----- TASK DATA

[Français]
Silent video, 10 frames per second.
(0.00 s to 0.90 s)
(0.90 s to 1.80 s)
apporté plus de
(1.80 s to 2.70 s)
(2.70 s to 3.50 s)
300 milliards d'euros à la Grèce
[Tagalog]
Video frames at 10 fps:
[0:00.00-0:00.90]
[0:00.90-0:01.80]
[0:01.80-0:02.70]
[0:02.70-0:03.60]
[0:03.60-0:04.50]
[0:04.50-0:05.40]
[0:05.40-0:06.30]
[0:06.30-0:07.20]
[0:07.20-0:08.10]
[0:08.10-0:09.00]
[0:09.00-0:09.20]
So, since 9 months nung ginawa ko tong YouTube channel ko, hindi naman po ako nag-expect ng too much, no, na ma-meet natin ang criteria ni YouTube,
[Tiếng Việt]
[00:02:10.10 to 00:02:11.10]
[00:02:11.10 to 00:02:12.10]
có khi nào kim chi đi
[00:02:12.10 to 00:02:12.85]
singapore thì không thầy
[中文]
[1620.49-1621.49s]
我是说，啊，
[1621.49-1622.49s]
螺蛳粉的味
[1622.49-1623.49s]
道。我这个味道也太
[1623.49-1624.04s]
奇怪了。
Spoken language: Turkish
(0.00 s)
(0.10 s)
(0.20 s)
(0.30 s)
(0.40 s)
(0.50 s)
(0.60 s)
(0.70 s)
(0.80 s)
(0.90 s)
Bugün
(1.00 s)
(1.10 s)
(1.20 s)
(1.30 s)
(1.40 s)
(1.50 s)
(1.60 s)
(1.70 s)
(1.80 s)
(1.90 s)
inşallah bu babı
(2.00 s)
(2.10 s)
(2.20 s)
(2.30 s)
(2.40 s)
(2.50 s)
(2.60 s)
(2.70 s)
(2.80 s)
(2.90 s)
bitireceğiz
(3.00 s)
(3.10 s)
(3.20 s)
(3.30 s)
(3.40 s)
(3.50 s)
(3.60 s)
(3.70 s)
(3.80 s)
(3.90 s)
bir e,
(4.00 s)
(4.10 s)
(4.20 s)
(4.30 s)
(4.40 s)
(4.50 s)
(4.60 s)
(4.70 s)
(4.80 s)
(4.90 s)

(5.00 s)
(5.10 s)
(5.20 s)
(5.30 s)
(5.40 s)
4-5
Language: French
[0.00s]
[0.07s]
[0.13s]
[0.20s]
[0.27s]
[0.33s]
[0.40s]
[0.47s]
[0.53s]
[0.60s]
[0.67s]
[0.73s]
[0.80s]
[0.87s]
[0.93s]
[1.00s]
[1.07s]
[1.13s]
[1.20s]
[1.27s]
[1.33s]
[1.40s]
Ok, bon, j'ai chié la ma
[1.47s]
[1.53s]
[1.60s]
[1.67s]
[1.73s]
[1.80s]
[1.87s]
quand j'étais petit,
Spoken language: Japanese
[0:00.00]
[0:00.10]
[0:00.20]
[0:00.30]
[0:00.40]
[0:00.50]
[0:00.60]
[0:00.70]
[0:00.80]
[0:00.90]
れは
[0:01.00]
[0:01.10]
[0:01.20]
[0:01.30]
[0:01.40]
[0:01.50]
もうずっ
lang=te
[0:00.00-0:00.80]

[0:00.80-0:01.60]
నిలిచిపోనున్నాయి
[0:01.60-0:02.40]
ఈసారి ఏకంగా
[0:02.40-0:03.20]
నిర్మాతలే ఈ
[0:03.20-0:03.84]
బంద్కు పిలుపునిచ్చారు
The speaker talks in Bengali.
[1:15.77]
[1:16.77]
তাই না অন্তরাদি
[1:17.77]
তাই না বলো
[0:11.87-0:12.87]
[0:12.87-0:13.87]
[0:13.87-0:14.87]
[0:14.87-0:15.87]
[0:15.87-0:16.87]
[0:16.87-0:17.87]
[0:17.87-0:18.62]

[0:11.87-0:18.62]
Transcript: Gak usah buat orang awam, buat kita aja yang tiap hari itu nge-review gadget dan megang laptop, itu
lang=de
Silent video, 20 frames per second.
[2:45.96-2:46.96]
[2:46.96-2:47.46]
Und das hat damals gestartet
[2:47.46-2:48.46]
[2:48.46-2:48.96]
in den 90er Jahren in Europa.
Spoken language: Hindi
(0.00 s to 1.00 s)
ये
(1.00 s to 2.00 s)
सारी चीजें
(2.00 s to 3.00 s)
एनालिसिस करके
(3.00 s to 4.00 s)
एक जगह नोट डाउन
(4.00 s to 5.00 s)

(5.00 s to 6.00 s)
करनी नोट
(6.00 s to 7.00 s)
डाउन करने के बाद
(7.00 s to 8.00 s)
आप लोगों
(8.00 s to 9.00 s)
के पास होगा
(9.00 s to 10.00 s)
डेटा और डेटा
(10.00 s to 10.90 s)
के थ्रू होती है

----------

EXERCISE BRIEF: Which lines in the records above contain the word "frames"? Copy each one.

TASK RESULT:
Silent video, 10 frames per second.
Video frames at 10 fps:
Silent video, 20 frames per second.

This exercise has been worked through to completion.